■ Assignment:
Reproduce the records word for word, apart from the images they contain.
[Data for this task Boundary: Start]
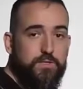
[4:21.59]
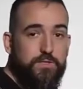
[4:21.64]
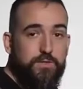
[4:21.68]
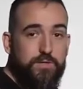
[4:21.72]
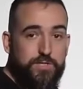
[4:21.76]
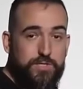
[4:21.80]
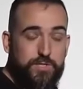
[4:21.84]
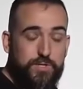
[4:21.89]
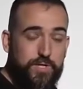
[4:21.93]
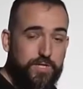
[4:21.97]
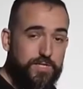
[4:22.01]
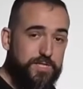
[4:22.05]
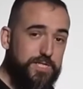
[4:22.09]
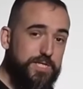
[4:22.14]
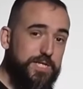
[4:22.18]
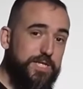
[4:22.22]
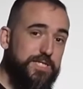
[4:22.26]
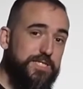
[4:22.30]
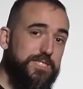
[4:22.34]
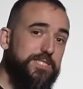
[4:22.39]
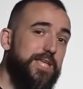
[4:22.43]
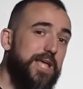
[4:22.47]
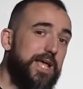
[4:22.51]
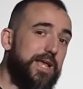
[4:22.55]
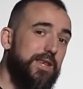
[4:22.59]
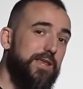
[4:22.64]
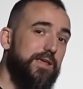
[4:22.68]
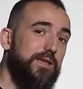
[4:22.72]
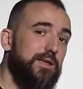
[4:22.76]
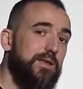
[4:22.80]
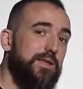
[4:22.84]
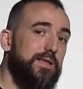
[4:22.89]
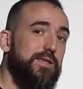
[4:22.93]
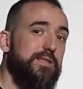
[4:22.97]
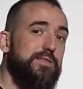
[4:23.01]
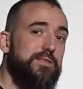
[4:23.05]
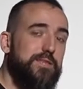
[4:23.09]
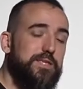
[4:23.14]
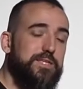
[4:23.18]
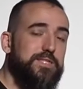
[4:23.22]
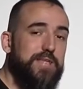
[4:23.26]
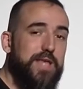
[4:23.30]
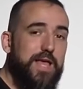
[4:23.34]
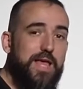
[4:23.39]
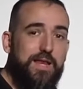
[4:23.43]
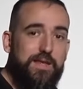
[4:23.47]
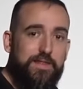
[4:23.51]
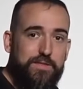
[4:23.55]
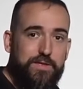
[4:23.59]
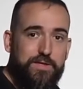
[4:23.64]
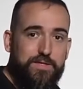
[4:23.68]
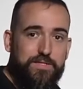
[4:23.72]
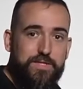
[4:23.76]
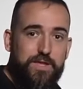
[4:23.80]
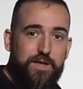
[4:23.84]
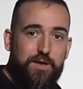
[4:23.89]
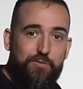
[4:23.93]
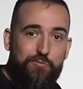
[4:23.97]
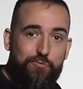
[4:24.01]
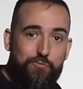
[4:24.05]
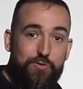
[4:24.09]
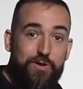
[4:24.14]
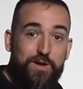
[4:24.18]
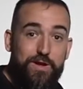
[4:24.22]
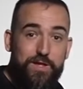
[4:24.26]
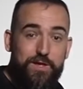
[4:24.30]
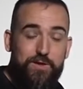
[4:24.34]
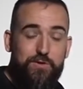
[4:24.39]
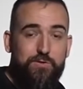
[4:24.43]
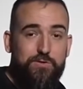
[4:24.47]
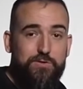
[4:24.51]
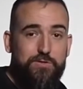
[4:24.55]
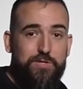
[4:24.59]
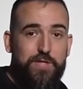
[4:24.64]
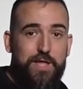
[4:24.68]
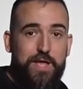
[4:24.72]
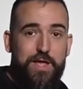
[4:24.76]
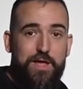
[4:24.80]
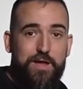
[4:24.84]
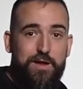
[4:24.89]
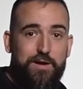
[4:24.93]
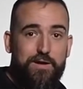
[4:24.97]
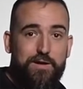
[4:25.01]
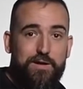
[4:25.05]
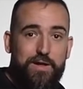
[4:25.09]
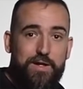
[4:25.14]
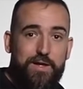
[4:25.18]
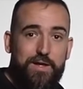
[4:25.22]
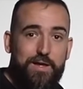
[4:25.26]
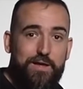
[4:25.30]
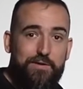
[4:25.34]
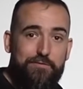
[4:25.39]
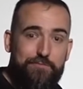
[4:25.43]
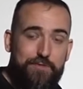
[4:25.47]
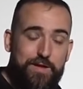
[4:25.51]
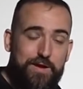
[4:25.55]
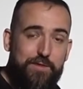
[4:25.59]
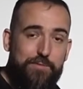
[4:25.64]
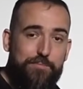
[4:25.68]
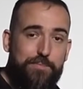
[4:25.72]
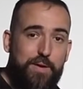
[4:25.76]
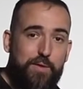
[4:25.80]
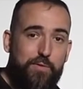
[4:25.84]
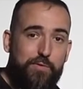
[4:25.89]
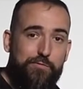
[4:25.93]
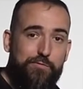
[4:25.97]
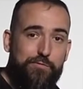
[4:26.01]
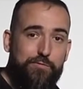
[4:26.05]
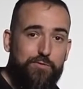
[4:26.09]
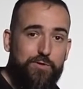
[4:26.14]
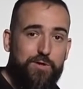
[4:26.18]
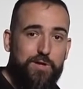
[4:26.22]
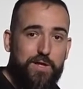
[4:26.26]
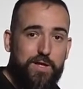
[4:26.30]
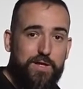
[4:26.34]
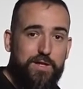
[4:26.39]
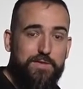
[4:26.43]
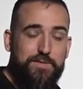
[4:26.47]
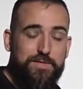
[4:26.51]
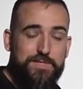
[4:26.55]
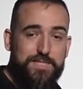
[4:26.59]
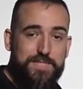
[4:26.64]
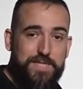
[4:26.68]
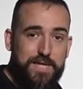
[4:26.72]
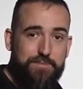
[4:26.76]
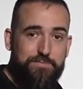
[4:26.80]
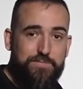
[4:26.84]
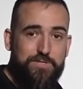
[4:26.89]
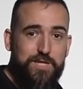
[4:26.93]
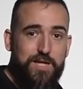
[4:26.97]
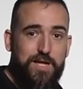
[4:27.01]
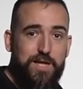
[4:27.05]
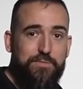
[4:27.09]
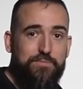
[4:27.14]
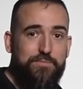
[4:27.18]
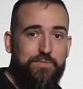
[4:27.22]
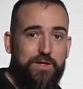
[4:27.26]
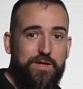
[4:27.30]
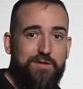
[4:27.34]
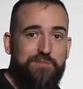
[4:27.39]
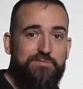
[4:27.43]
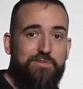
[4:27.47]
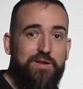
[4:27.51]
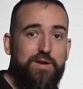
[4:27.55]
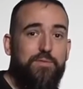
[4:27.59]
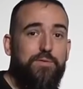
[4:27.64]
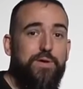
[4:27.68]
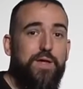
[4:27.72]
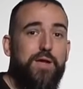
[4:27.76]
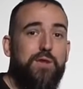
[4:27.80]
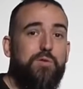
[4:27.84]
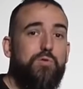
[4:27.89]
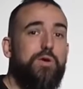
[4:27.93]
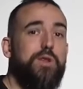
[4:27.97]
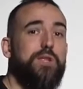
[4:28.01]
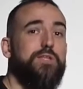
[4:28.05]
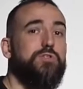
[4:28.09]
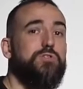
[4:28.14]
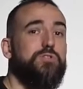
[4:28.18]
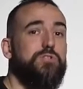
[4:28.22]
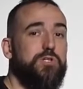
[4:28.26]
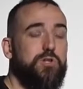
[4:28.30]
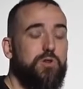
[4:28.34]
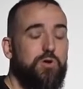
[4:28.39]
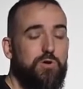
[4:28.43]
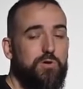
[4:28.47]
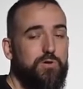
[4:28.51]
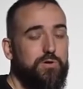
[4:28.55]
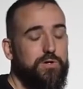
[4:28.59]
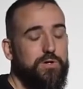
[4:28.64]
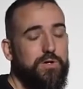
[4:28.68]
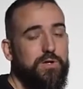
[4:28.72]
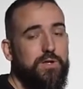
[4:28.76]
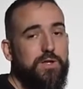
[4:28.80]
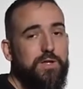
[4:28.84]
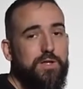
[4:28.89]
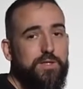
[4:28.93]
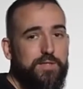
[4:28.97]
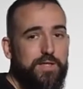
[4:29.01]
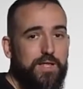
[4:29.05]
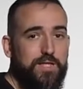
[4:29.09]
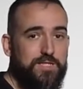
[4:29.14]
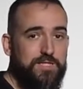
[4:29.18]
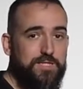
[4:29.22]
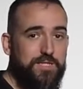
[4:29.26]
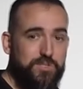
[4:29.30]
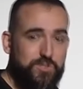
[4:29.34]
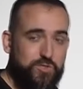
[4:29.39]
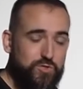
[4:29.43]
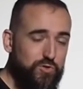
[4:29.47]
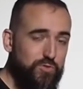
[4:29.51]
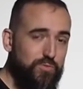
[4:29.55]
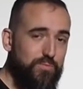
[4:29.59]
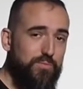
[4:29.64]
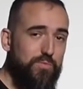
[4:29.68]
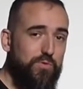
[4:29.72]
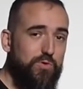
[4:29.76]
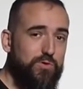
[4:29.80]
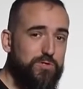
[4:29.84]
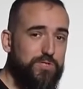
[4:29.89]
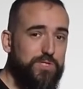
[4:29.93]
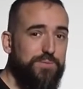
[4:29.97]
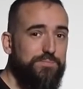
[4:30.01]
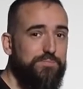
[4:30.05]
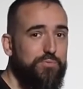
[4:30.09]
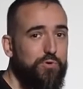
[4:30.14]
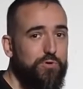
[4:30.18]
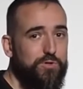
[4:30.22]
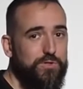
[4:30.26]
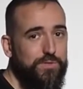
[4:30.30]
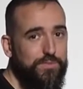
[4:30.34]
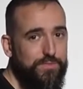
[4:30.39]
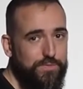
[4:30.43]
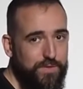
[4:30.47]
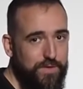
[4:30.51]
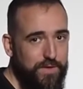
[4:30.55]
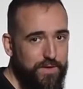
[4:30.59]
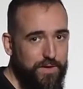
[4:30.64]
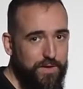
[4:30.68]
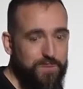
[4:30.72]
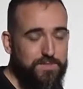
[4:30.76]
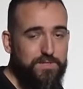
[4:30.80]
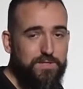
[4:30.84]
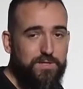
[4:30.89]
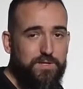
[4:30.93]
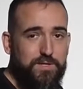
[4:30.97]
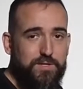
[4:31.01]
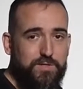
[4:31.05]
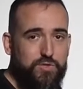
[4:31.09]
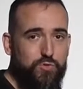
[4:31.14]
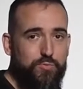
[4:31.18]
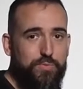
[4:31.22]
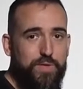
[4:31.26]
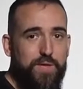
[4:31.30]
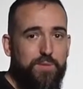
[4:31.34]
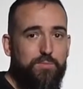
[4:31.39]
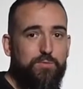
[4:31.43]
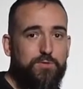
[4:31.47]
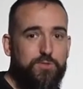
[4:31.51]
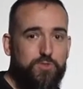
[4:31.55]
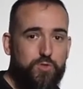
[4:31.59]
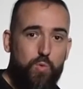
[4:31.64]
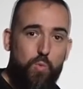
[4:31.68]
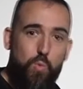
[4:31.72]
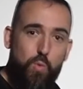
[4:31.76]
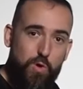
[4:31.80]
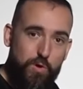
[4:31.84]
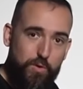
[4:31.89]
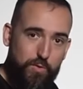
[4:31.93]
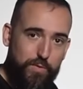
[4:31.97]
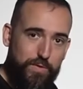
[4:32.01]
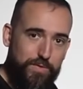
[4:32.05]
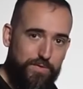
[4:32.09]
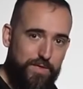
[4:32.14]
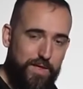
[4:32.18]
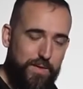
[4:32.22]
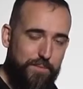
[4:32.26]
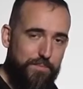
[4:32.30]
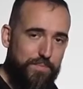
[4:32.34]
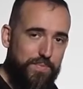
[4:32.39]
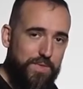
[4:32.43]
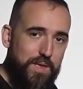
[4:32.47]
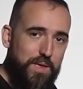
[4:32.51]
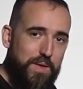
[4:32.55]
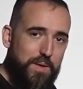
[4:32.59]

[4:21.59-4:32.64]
So as you can see, technically these LEDs are really good. They are very powerful, and at the same time they are very accurate on the color. That's the two most important things to be able to work with them.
[Data for this task Boundary: End]
■ Your solution:
[4:21.59]
[4:21.64]
[4:21.68]
[4:21.72]
[4:21.76]
[4:21.80]
[4:21.84]
[4:21.89]
[4:21.93]
[4:21.97]
[4:22.01]
[4:22.05]
[4:22.09]
[4:22.14]
[4:22.18]
[4:22.22]
[4:22.26]
[4:22.30]
[4:22.34]
[4:22.39]
[4:22.43]
[4:22.47]
[4:22.51]
[4:22.55]
[4:22.59]
[4:22.64]
[4:22.68]
[4:22.72]
[4:22.76]
[4:22.80]
[4:22.84]
[4:22.89]
[4:22.93]
[4:22.97]
[4:23.01]
[4:23.05]
[4:23.09]
[4:23.14]
[4:23.18]
[4:23.22]
[4:23.26]
[4:23.30]
[4:23.34]
[4:23.39]
[4:23.43]
[4:23.47]
[4:23.51]
[4:23.55]
[4:23.59]
[4:23.64]
[4:23.68]
[4:23.72]
[4:23.76]
[4:23.80]
[4:23.84]
[4:23.89]
[4:23.93]
[4:23.97]
[4:24.01]
[4:24.05]
[4:24.09]
[4:24.14]
[4:24.18]
[4:24.22]
[4:24.26]
[4:24.30]
[4:24.34]
[4:24.39]
[4:24.43]
[4:24.47]
[4:24.51]
[4:24.55]
[4:24.59]
[4:24.64]
[4:24.68]
[4:24.72]
[4:24.76]
[4:24.80]
[4:24.84]
[4:24.89]
[4:24.93]
[4:24.97]
[4:25.01]
[4:25.05]
[4:25.09]
[4:25.14]
[4:25.18]
[4:25.22]
[4:25.26]
[4:25.30]
[4:25.34]
[4:25.39]
[4:25.43]
[4:25.47]
[4:25.51]
[4:25.55]
[4:25.59]
[4:25.64]
[4:25.68]
[4:25.72]
[4:25.76]
[4:25.80]
[4:25.84]
[4:25.89]
[4:25.93]
[4:25.97]
[4:26.01]
[4:26.05]
[4:26.09]
[4:26.14]
[4:26.18]
[4:26.22]
[4:26.26]
[4:26.30]
[4:26.34]
[4:26.39]
[4:26.43]
[4:26.47]
[4:26.51]
[4:26.55]
[4:26.59]
[4:26.64]
[4:26.68]
[4:26.72]
[4:26.76]
[4:26.80]
[4:26.84]
[4:26.89]
[4:26.93]
[4:26.97]
[4:27.01]
[4:27.05]
[4:27.09]
[4:27.14]
[4:27.18]
[4:27.22]
[4:27.26]
[4:27.30]
[4:27.34]
[4:27.39]
[4:27.43]
[4:27.47]
[4:27.51]
[4:27.55]
[4:27.59]
[4:27.64]
[4:27.68]
[4:27.72]
[4:27.76]
[4:27.80]
[4:27.84]
[4:27.89]
[4:27.93]
[4:27.97]
[4:28.01]
[4:28.05]
[4:28.09]
[4:28.14]
[4:28.18]
[4:28.22]
[4:28.26]
[4:28.30]
[4:28.34]
[4:28.39]
[4:28.43]
[4:28.47]
[4:28.51]
[4:28.55]
[4:28.59]
[4:28.64]
[4:28.68]
[4:28.72]
[4:28.76]
[4:28.80]
[4:28.84]
[4:28.89]
[4:28.93]
[4:28.97]
[4:29.01]
[4:29.05]
[4:29.09]
[4:29.14]
[4:29.18]
[4:29.22]
[4:29.26]
[4:29.30]
[4:29.34]
[4:29.39]
[4:29.43]
[4:29.47]
[4:29.51]
[4:29.55]
[4:29.59]
[4:29.64]
[4:29.68]
[4:29.72]
[4:29.76]
[4:29.80]
[4:29.84]
[4:29.89]
[4:29.93]
[4:29.97]
[4:30.01]
[4:30.05]
[4:30.09]
[4:30.14]
[4:30.18]
[4:30.22]
[4:30.26]
[4:30.30]
[4:30.34]
[4:30.39]
[4:30.43]
[4:30.47]
[4:30.51]
[4:30.55]
[4:30.59]
[4:30.64]
[4:30.68]
[4:30.72]
[4:30.76]
[4:30.80]
[4:30.84]
[4:30.89]
[4:30.93]
[4:30.97]
[4:31.01]
[4:31.05]
[4:31.09]
[4:31.14]
[4:31.18]
[4:31.22]
[4:31.26]
[4:31.30]
[4:31.34]
[4:31.39]
[4:31.43]
[4:31.47]
[4:31.51]
[4:31.55]
[4:31.59]
[4:31.64]
[4:31.68]
[4:31.72]
[4:31.76]
[4:31.80]
[4:31.84]
[4:31.89]
[4:31.93]
[4:31.97]
[4:32.01]
[4:32.05]
[4:32.09]
[4:32.14]
[4:32.18]
[4:32.22]
[4:32.26]
[4:32.30]
[4:32.34]
[4:32.39]
[4:32.43]
[4:32.47]
[4:32.51]
[4:32.55]
[4:32.59]

[4:21.59-4:32.64]
So as you can see, technically these LEDs are really good. They are very powerful, and at the same time they are very accurate on the color. That's the two most important things to be able to work with them.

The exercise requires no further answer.